As a digitally controlled robotic process, food 3D printing dealt with the sustainable approaches in food manufacturing that would transform the traditional food supply chain. It allows for customized designing of foods, development of prototype models for educating the pre‐school children, personalization of diets by imparting new textures, and taste suitable for people of different age groups (Godoi et al. 2019; Perez et al. 2019). Conventional food production involves the development of limited products with internal designs that restricts the cost. While 3D printing of foods helps in the mass production of designed foods that integrates the artistic skills of culinary professionals without a hike in the cost of production. Being a rapid prototyping tool, food printing paves a way for delivering nutrients in fascinating shapes. In contrast to conventional processing techniques, food printing requires a considerable amount of pre‐processing in order to tailor its physicochemical properties thereby making it suitable for layer‐by‐layer fabrication. Studies were reported on the delivery of fruits and vegetables in attractive shapes thus making the kids consume nutritious food (Severini et al. 2018). It aids in changing the consumer’s mindset that transforms their dislikeness towards a product into likeness. Further food printing helps in cutting down the calorie intake with less fat, less sugar, and less salt and leads to the fabrication of customized patterned food in layers (Prakash et al. 2019). Microstructural designing of food is also possible with the development of printing technology as 3D printing could be used for modifying the fill density of a product that gives a distinct mouthfeel. This micro‐scale printing also helps to incorporate food bioactive compounds into the 3D printed products. Further 3D printing helps to deliver texture modified foods for people with swallowing disorders. All these potential advantages of food printing would lead to the development of a convenient food product that holds a huge market value. Post‐processing of printed foods will add upon taste and contributes to structural integrity to retain its shape. Thus, it is essential to understand the role of each constituent in printability and the response of 3D structures when subjecting to post‐processing treatments. The structural chemistry of food constituents towards 3D printing is discussed in the subsequent sections.
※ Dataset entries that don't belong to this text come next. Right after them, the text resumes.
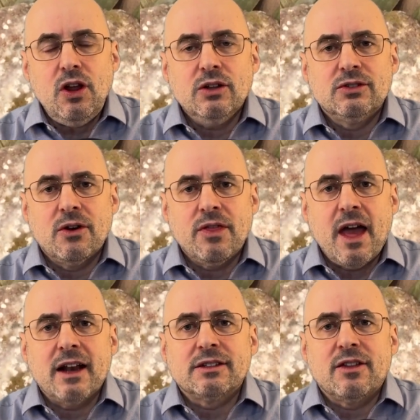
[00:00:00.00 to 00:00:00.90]
So
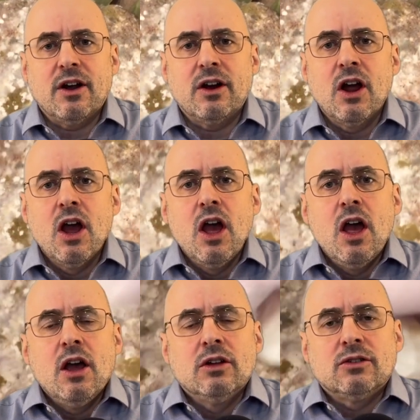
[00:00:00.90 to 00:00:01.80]
that's
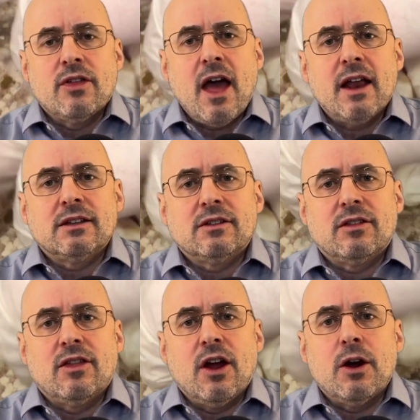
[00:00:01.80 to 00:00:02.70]

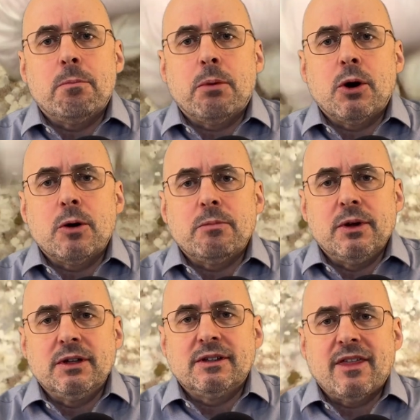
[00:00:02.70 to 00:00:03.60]
their
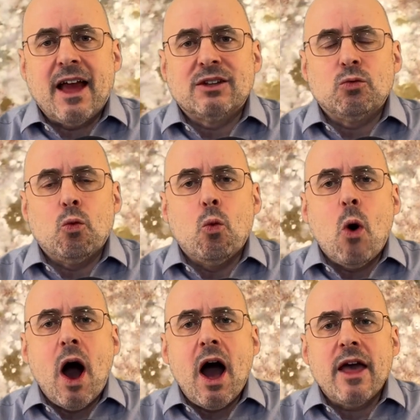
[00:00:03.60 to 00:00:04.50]
purpose. That's
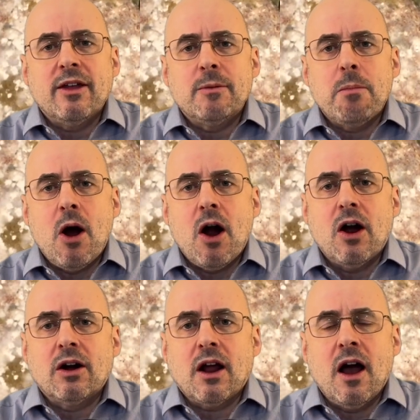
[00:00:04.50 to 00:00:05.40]
why they're
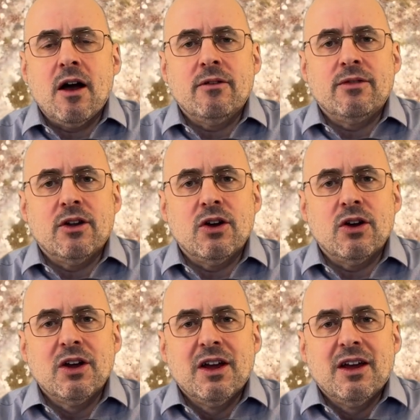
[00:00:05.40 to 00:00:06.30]
part
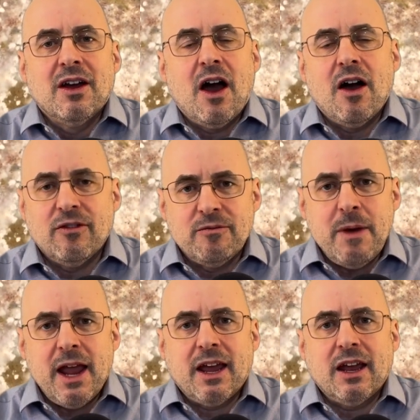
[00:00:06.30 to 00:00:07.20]
of
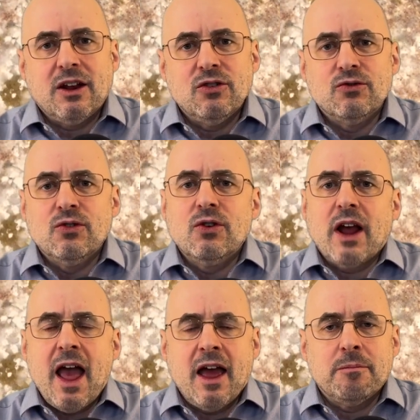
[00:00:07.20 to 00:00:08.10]
making
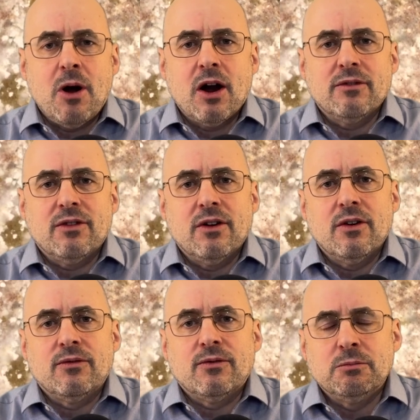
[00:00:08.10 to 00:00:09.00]
Nuruk and part of
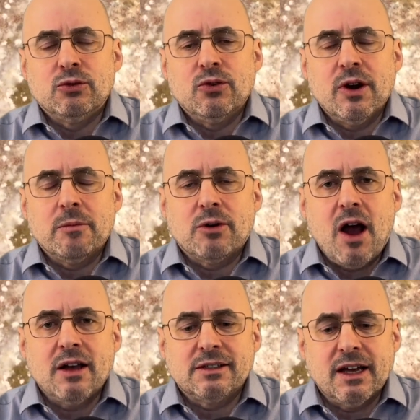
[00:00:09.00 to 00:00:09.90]
the brewing
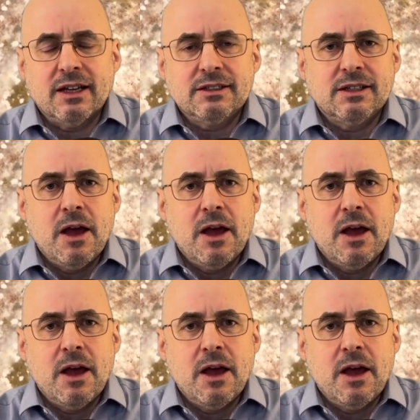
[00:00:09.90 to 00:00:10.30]
process.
Carbohydrates are chemical organic compounds comprised of simple sugars and polysaccharides (starch and non‐starch). The latter group of carbohydrates takes more time to get digested than simple sugars and are referred to as dietary carbohydrates. The concept of well‐being and healthy food provokes the fascination towards fibre‐rich diet possessing a low glycaemic response (Amicucci et al. 2019). The digestible polysaccharide, starch comprises of linear amylose and non‐linear amylopectin fractions. These are homopolymers made of glucosidic bonds forming the backbone of starch molecules. Non‐starch polysaccharides are grouped as cellulosic and non‐cellulosic (pectin and hemicellulose) that forms the major part of the plant cells. The polymeric network of polysaccharides and their physicochemical characteristics makes them more suitable for food printing. Most of the 3D printing works reported in the literature were carried out with starch‐based food materials in assessing its behaviour towards printability. On comparing with the other food constituents, carbohydrate‐based printing material supplies possess more tendency of gelation that tailors the consistency and material flowability and hence the layered deposition of 3D constructs ( Figure 3.1).